The method could also help right here at home. Sephton sees the technique as both cost-effective and versatile. Instead of designing entirely new instruments for each mission, scientists could repurpose existing ones to do more than originally intended. Teams preparing to analyse samples returned from Mars are planning multimillion-dollar facilities to screen for possible life. A quick and simple GC-MS test would make the task more efficient, flagging which samples deserve deeper analysis. It’s an approach that may accelerate discoveries without requiring decades of waiting for the next mission to launch. It shows that sometimes the tools for transformative science are already in our hands – it just takes a new perspective to see them differently.

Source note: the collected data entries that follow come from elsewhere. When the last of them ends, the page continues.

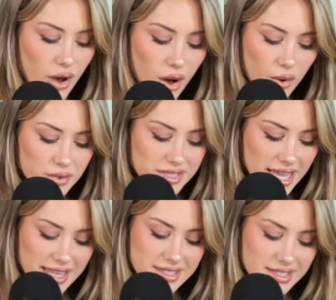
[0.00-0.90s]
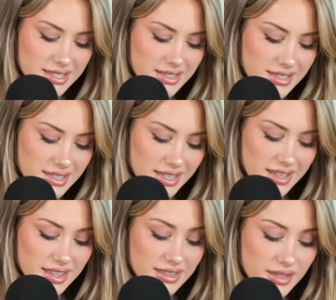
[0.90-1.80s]
Oh, taste and see
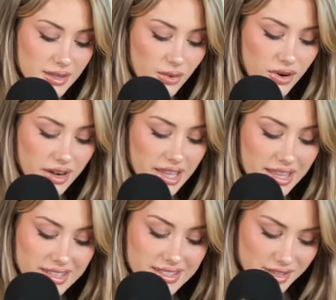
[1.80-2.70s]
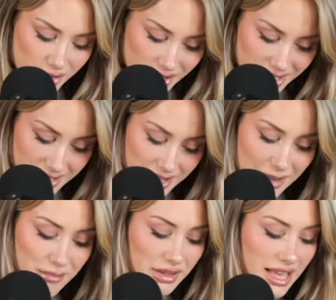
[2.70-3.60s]
that the Lord is good.
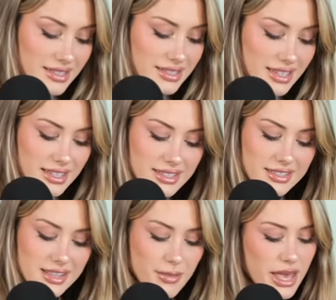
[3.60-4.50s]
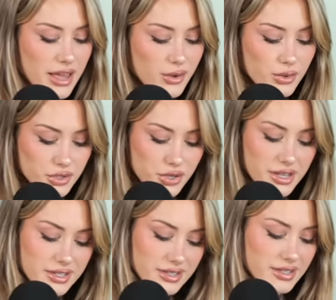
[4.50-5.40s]
Blessed is the man who
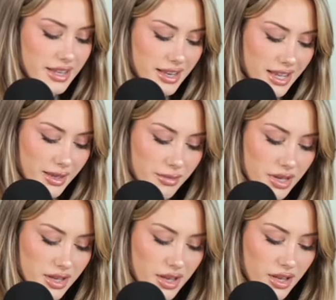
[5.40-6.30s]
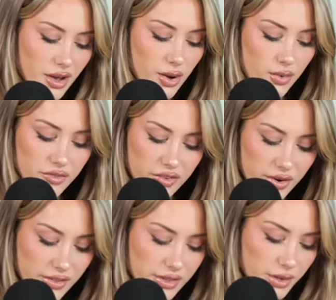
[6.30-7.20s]
trusts in him. Oh,
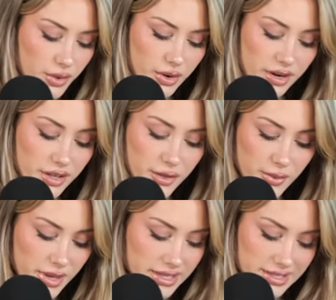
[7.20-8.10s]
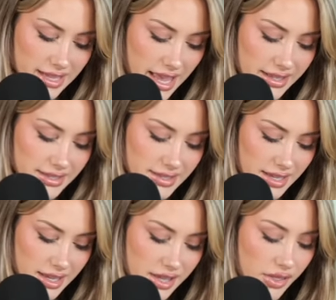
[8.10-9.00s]
fear the Lord, you his saints.
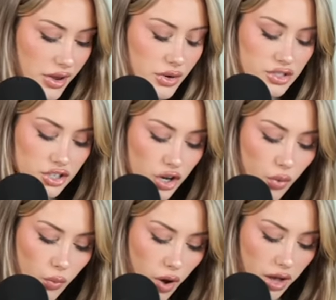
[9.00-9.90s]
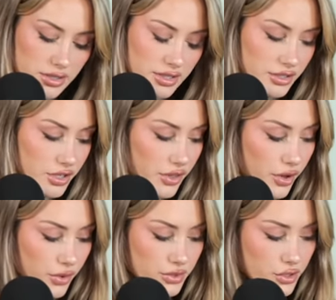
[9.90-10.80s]
There is no want to
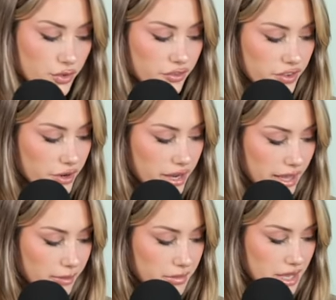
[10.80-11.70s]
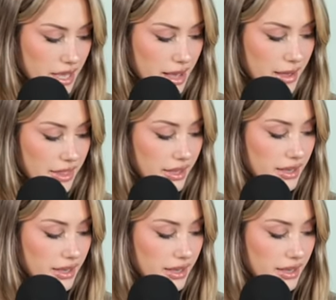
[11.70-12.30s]
those who fear him. TheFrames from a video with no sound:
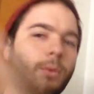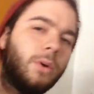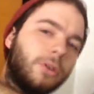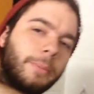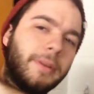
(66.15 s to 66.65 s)

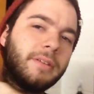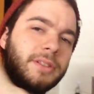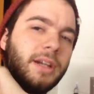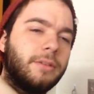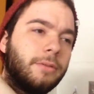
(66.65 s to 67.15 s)
one group on the other
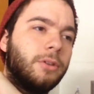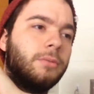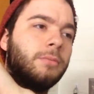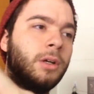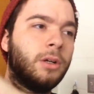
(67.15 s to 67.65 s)
side of the
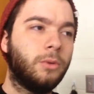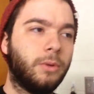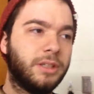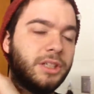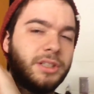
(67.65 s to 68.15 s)
room,
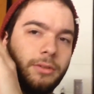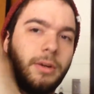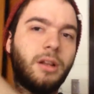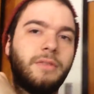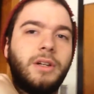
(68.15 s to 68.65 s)
which is
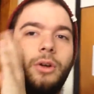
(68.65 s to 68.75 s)
irrelevant.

Whether or not life is discovered, the technique itself represents a leap forward. The search for extraterrestrial life is often portrayed as a grand adventure, requiring futuristic technology and vast budgets. Hirsch and Sephton’s work offers a humbler but no less profound possibility: the answer to one of humanity’s oldest questions may already be riding around the Martian surface waiting to be asked the right question in the right way. As Hirsch put it, the possibility remains remote but real: “Our expectation of finding things alive on the Martian surface is low due to the hostile temperature and radiation conditions. Still, we aren’t ruling out the possibility.” And if life does exist, this new approach may be the simplest way to prove it. By exploring things beyond Earth, we inspire people to get interested in and involved in science. Reaching Mars will inspire a lot of people around the world and might bring some new era of thought process about the universe.